What needs to be done: The listing is to be reproduced exactly, excluding its pictures.

Stored data:
-=-=-
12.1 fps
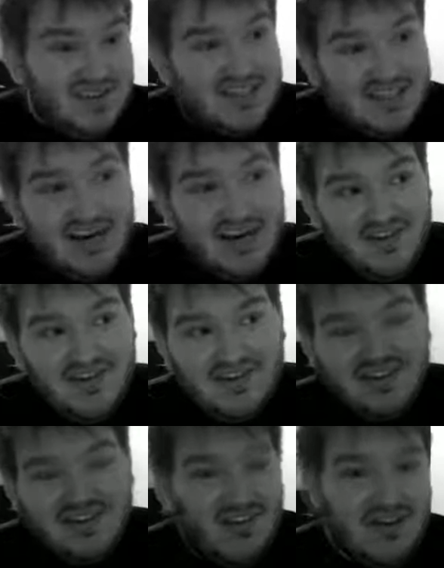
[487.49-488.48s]

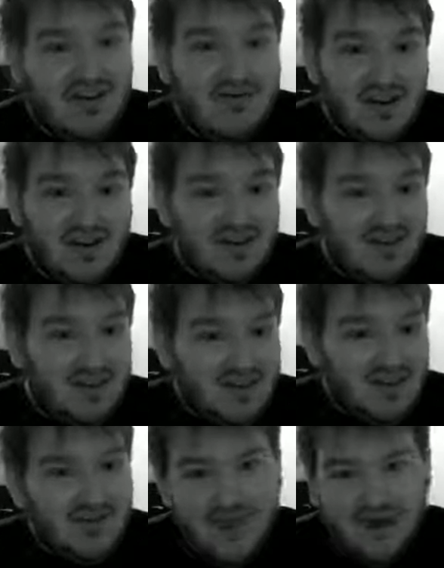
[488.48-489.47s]
scariest looking fuckers
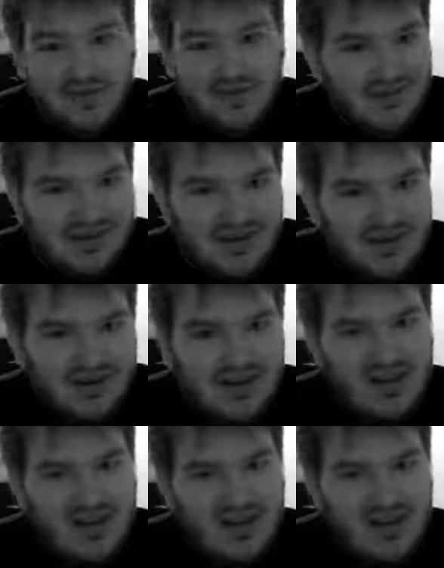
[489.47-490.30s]
you've ever seen.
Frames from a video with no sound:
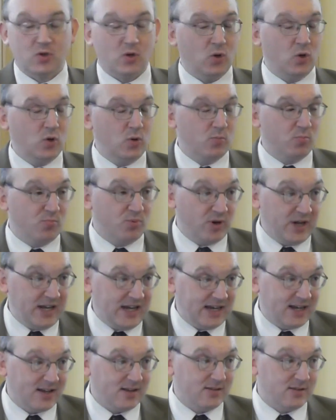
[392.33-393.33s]
who
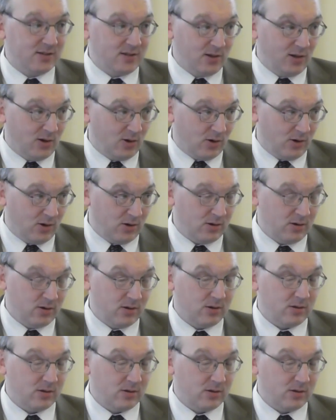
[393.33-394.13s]
break the law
-=-=-
Solved exercise:
12.1 fps
[487.49-488.48s]

[488.48-489.47s]
scariest looking fuckers
[489.47-490.30s]
you've ever seen.
Frames from a video with no sound:
[392.33-393.33s]
who
[393.33-394.13s]
break the law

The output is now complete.